Frederic Lee, an economist at the University of Missouri–Kansas City, has studied how the UK research-assessment system has affected his discipline. He experienced two rounds of assessments first-hand while working at De Montfort University in Leicester in the 1990s. He says that economists who study alternative theories such as Marxism have been squeezed out because the assessment has consistently favoured mainstream work at elite institutions, published in a small subset of journals. “There has been a lemming effect that has led to a homogeneity of research topics,” he says.

Lee says that he was never pressured to abandon his research on the history of heterodox economic theories in the United Kingdom, but was encouraged to submit his work to particular mainstream journals, where it stood a slim chance of getting accepted. Other academics have told him that they have been pressured to switch to more conventional research topics, and some had been squeezed out of departments at major institutions. Nature spoke to one economist as the University of Manchester who studies alternative theories, and who left the department in part because the focus on RAE-friendly theories meant that prospects for advancement seemed essentially non-existent.

Academics are particularly worried about the move to assess the impact of research in the REF. They fear that this signals a preference for short-term, applied work over basic research that has no obvious, immediate public benefit. “As far as I'm concerned, you should do good science, and not think in this appallingly strategic way,” says Bishop. “Some good science takes a long time to do well.”

You should do good science, and not think in this appallingly strategic way.

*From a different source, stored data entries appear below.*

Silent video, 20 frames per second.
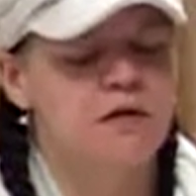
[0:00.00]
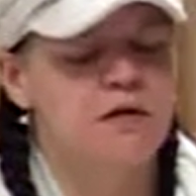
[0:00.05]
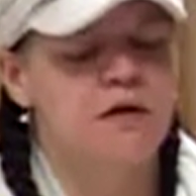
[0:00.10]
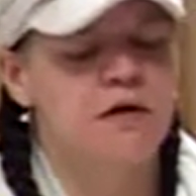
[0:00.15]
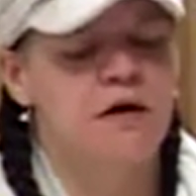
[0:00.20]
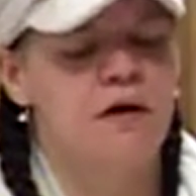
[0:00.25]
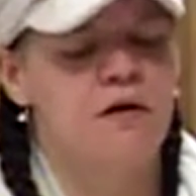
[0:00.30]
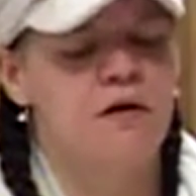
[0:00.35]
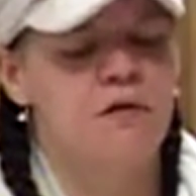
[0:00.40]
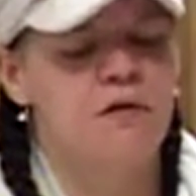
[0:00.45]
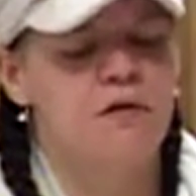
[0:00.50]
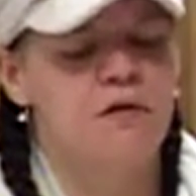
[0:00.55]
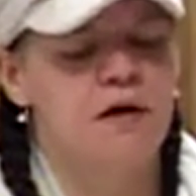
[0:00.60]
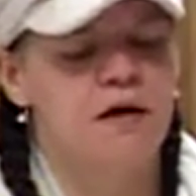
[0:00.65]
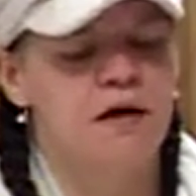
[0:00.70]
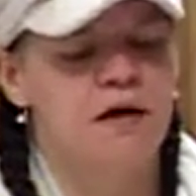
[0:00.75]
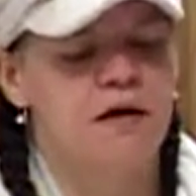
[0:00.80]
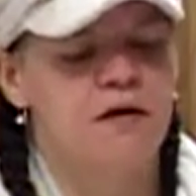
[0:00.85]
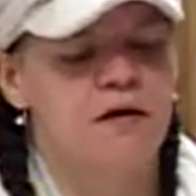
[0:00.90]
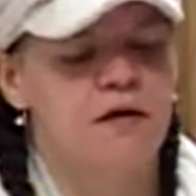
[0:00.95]
They are
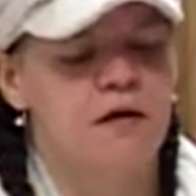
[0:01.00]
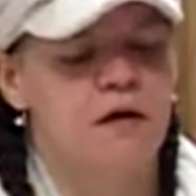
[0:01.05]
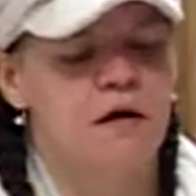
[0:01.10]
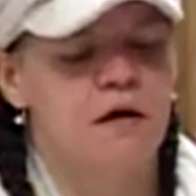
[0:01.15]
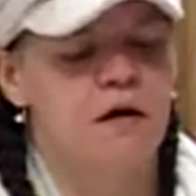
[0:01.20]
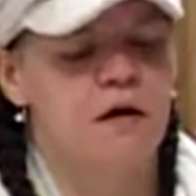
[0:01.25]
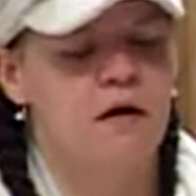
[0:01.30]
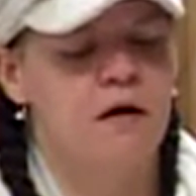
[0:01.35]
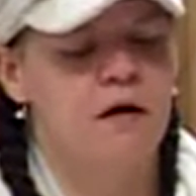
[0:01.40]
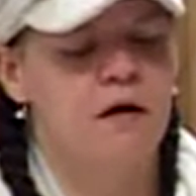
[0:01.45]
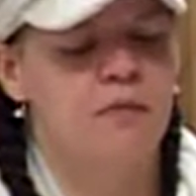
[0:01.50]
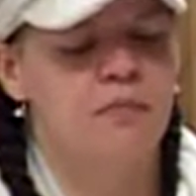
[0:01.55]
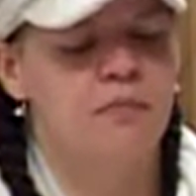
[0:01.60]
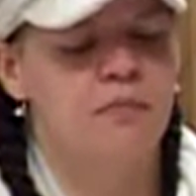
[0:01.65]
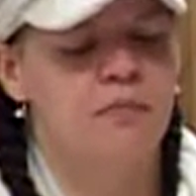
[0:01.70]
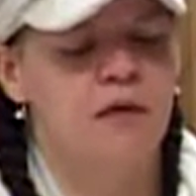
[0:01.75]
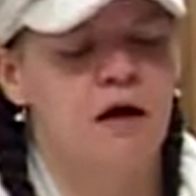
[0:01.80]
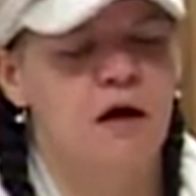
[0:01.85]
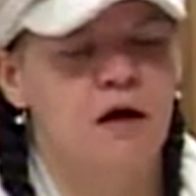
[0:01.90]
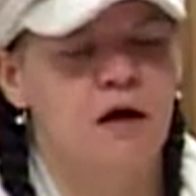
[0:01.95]
then,
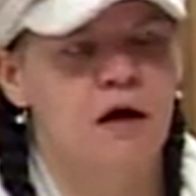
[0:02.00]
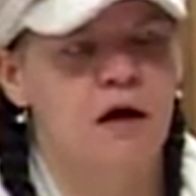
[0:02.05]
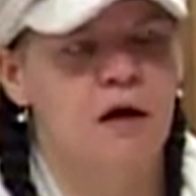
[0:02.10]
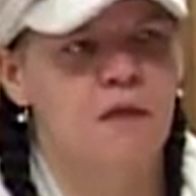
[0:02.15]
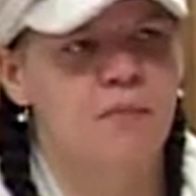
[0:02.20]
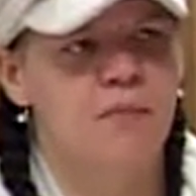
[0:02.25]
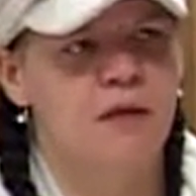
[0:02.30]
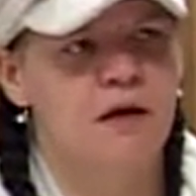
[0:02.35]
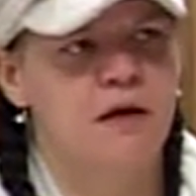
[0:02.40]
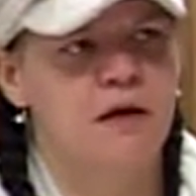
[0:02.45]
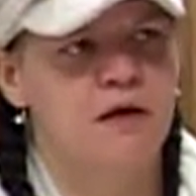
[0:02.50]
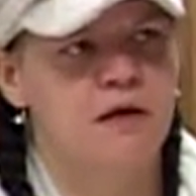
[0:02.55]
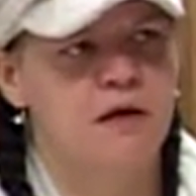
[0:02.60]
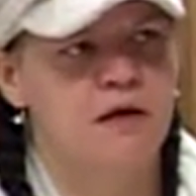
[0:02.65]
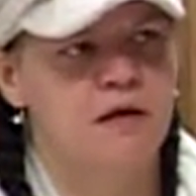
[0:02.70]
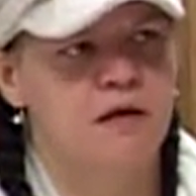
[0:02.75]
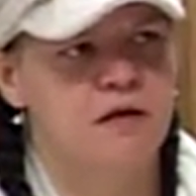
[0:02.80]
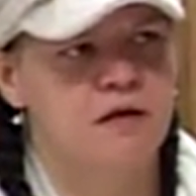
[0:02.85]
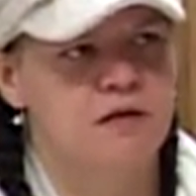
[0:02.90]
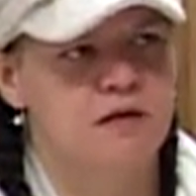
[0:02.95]
um, a copy
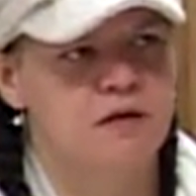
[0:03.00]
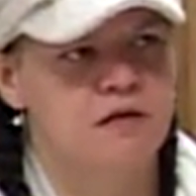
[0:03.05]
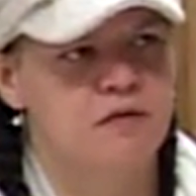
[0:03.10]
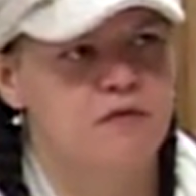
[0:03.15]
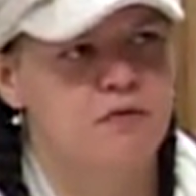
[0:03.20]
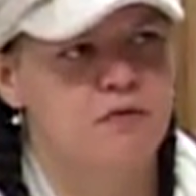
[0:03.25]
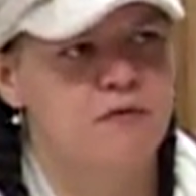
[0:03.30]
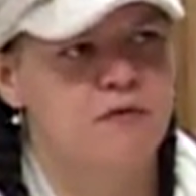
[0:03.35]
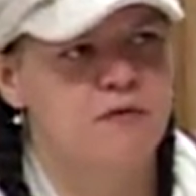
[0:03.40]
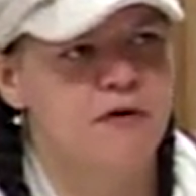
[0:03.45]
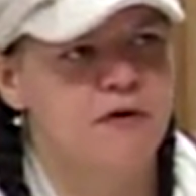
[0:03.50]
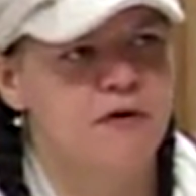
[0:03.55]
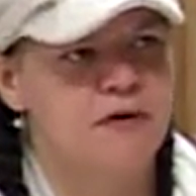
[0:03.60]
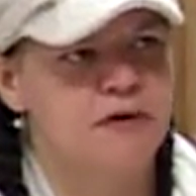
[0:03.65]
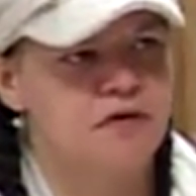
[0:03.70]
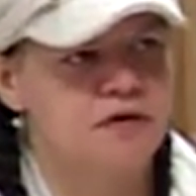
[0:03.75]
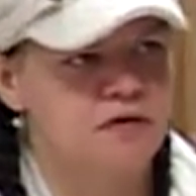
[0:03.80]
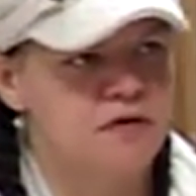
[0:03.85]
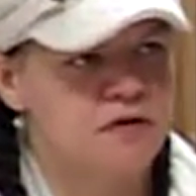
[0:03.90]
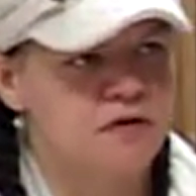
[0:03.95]
is provided
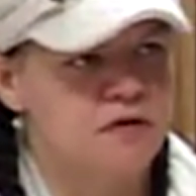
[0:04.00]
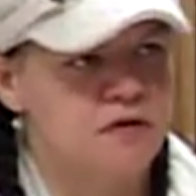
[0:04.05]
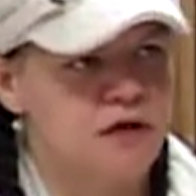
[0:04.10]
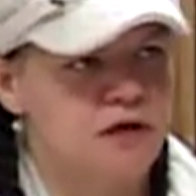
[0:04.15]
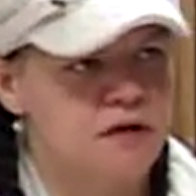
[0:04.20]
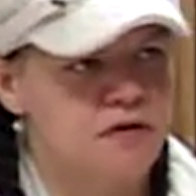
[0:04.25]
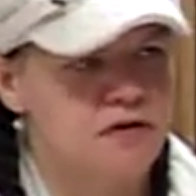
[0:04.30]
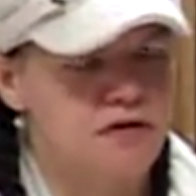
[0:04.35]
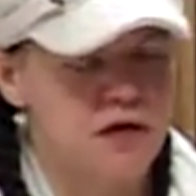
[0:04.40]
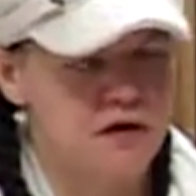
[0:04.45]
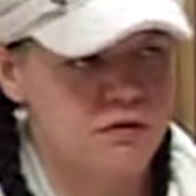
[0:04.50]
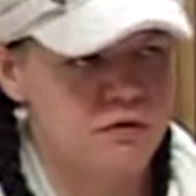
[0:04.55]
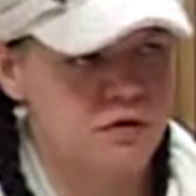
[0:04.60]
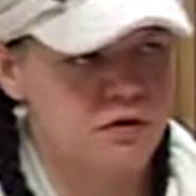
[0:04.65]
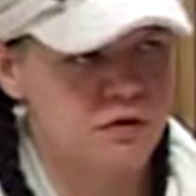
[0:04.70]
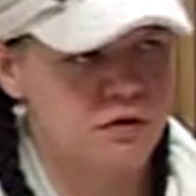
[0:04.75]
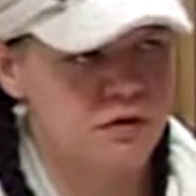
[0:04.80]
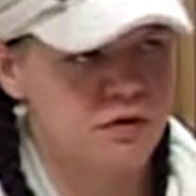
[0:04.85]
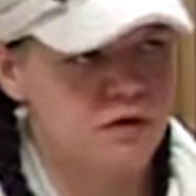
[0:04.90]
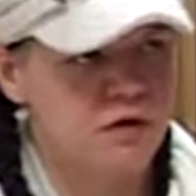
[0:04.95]
to the town
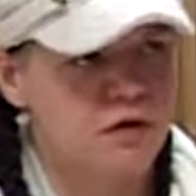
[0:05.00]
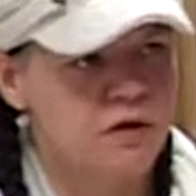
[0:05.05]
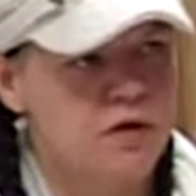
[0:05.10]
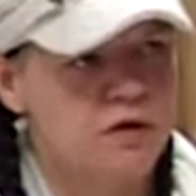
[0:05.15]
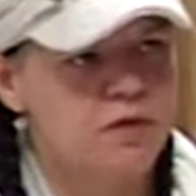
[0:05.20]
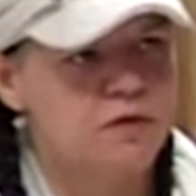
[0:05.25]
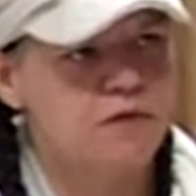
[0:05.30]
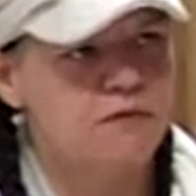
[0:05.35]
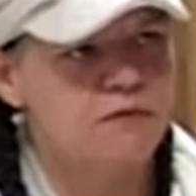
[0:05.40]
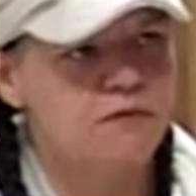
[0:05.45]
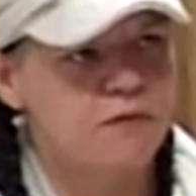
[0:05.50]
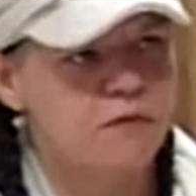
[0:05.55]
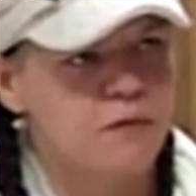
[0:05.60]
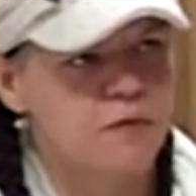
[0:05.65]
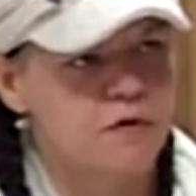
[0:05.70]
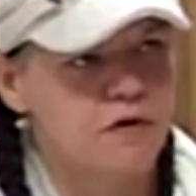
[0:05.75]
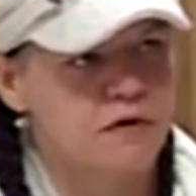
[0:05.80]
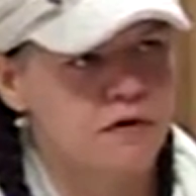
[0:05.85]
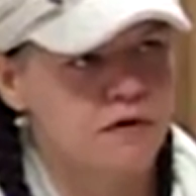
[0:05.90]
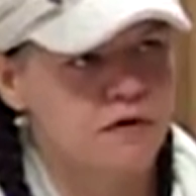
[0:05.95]
clerk mm-hmm.
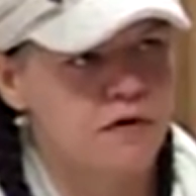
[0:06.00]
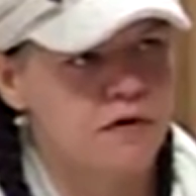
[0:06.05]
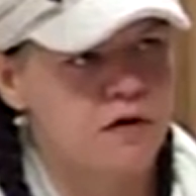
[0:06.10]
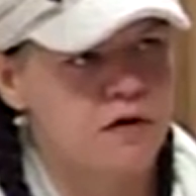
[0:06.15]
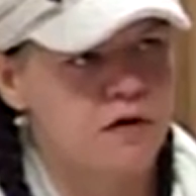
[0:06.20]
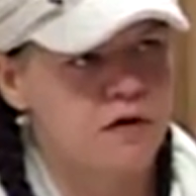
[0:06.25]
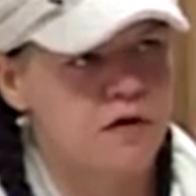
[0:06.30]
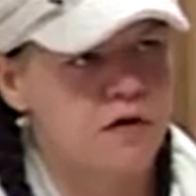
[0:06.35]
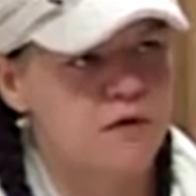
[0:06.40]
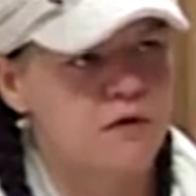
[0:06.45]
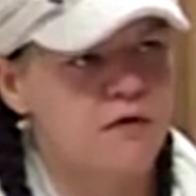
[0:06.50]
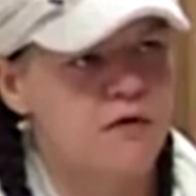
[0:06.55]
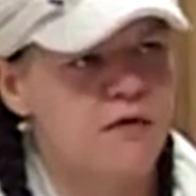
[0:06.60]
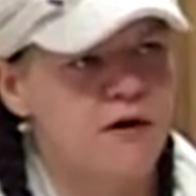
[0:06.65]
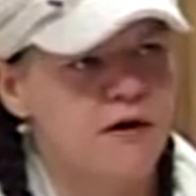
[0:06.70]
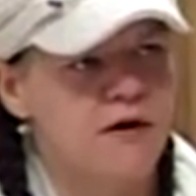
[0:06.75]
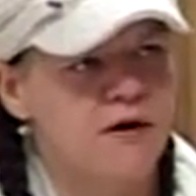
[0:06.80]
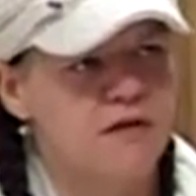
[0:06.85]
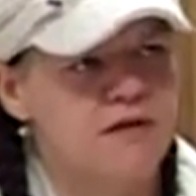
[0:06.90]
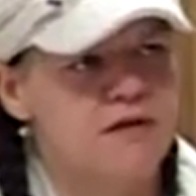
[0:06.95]
for uh, her
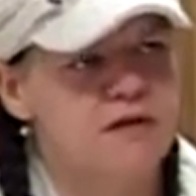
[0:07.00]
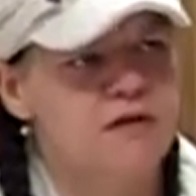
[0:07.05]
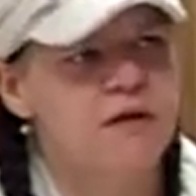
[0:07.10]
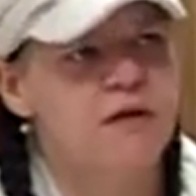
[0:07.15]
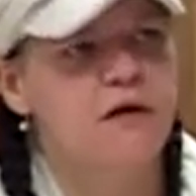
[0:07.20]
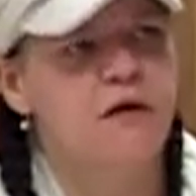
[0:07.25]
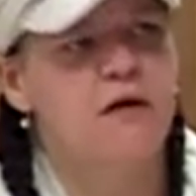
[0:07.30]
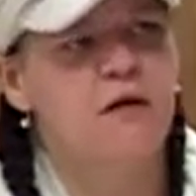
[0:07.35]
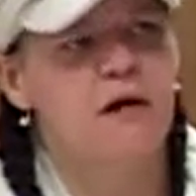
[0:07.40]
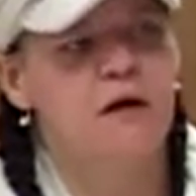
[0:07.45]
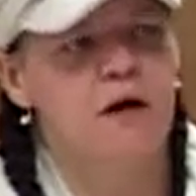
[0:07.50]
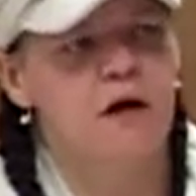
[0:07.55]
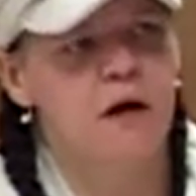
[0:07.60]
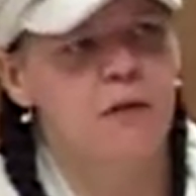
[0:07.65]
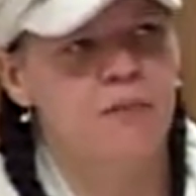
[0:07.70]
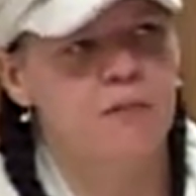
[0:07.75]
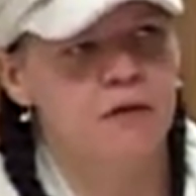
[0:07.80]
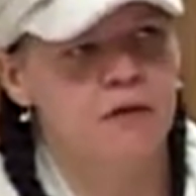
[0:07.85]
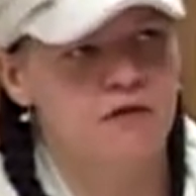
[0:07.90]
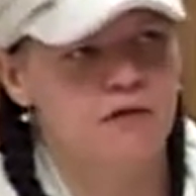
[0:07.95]
files, a
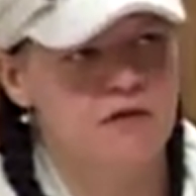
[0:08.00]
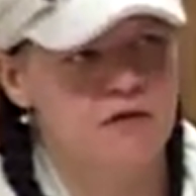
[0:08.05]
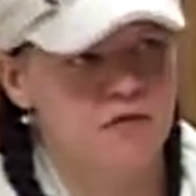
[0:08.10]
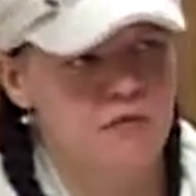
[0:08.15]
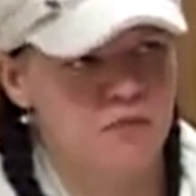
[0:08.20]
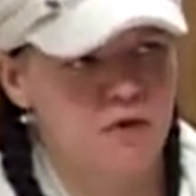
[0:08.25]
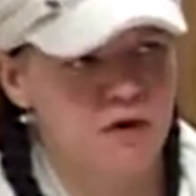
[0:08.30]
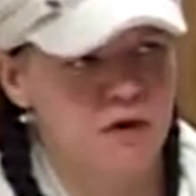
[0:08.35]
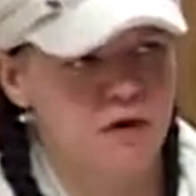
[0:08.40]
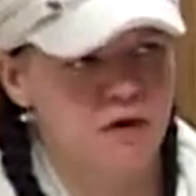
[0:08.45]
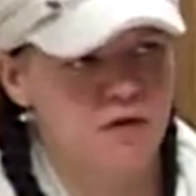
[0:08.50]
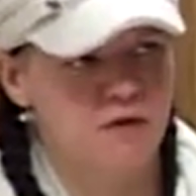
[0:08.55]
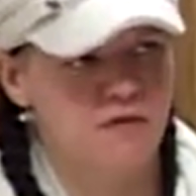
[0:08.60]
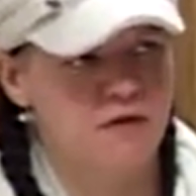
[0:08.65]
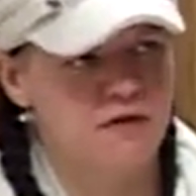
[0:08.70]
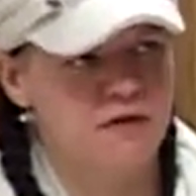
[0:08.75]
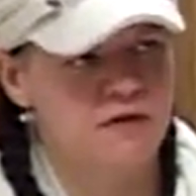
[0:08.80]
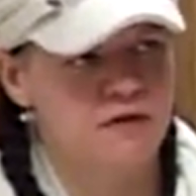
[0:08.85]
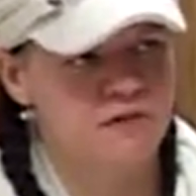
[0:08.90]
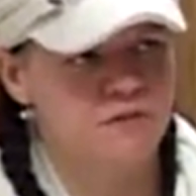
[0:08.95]
copy goes to my
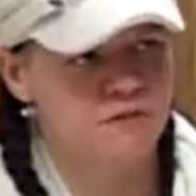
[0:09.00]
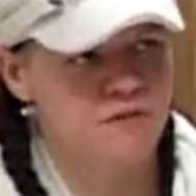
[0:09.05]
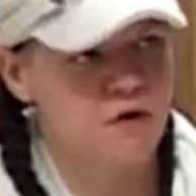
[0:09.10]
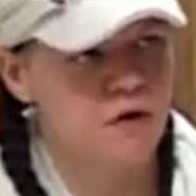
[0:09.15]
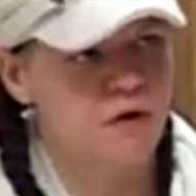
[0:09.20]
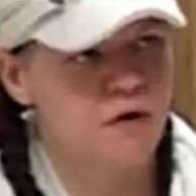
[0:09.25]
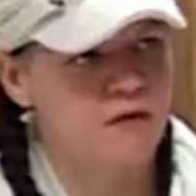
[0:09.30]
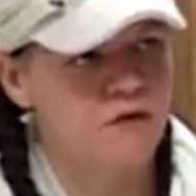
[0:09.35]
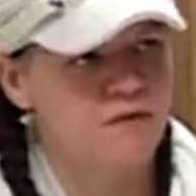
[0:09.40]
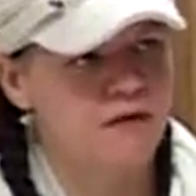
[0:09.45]
office for our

The time, effort and money being spent on submissions are also a major concern: preparations for the 2008 RAE cost universities £47 million, according to a 2009 review of the exercise. Even smaller universities such as Lancaster asked several academics to spend months reviewing applications for mock REFs. The time burden can be even worse for administrators, who might have to hire extra staff to work on the REF, says Bishop. University College London, for example, has recruited four editorial consultants to work on the impact portion of the assessment.

McMillan says that it is natural to spend a bit more time and money when preparing to tackle a new criterion. “It's a dimension that we're not used to.” He adds that administrators at Lancaster are hiring external professional editors to help with only the final part of the process: polishing the case studies and impact statements that are written by academics and the university's research support office. Still, McMillan himself is currently spending two to three days a week tweaking Lancaster's submissions. “I think the REF is probably taking up more time than previous exercises,” he says. “The shift to the impact agenda has seen a big increase in the workload.”

But some universities have seen the benefits of all that work. The vast improvements made by Royal Holloway's psychology department demonstrate how much periodic evaluations can help, says Rastle. “Having the REF hanging over our heads makes sure we take all the steps we can to get the best out of our people.”